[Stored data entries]
--- START ---

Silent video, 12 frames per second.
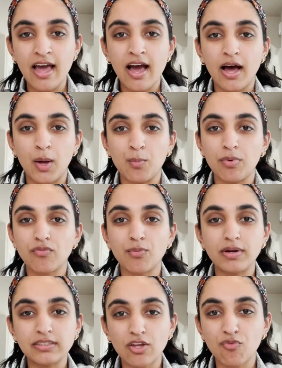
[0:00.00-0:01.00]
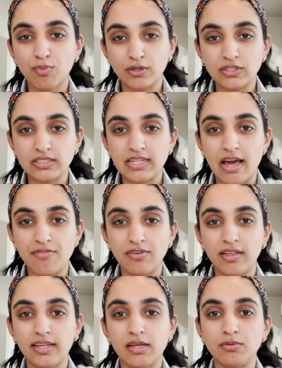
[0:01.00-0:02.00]
But for myself personally, I feel
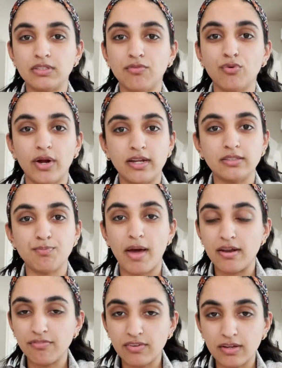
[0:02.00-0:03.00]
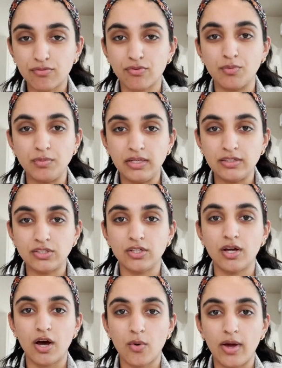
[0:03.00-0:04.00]
like it was a great benefit for me to
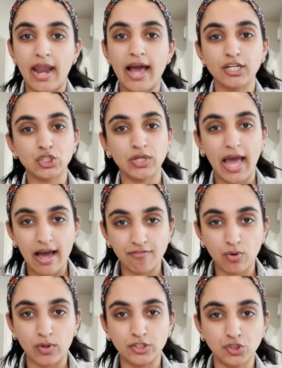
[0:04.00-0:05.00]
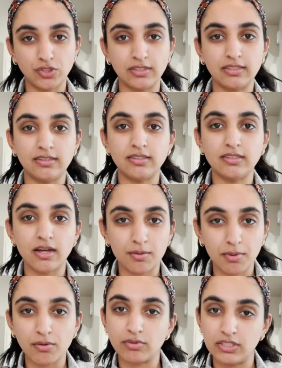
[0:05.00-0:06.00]
go and actually have questions, done my
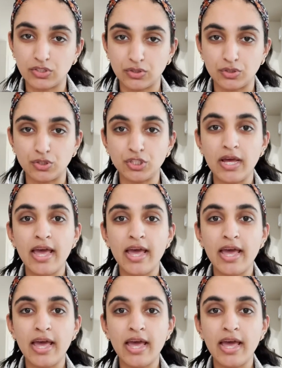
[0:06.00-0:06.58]
research,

--- END ---

## [What to work on]
Every record above must be repeated exactly, with the pictures dropped.

## [Solution to this exercise]
Silent video, 12 frames per second.
[0:00.00-0:01.00]
[0:01.00-0:02.00]
But for myself personally, I feel
[0:02.00-0:03.00]
[0:03.00-0:04.00]
like it was a great benefit for me to
[0:04.00-0:05.00]
[0:05.00-0:06.00]
go and actually have questions, done my
[0:06.00-0:06.58]
research,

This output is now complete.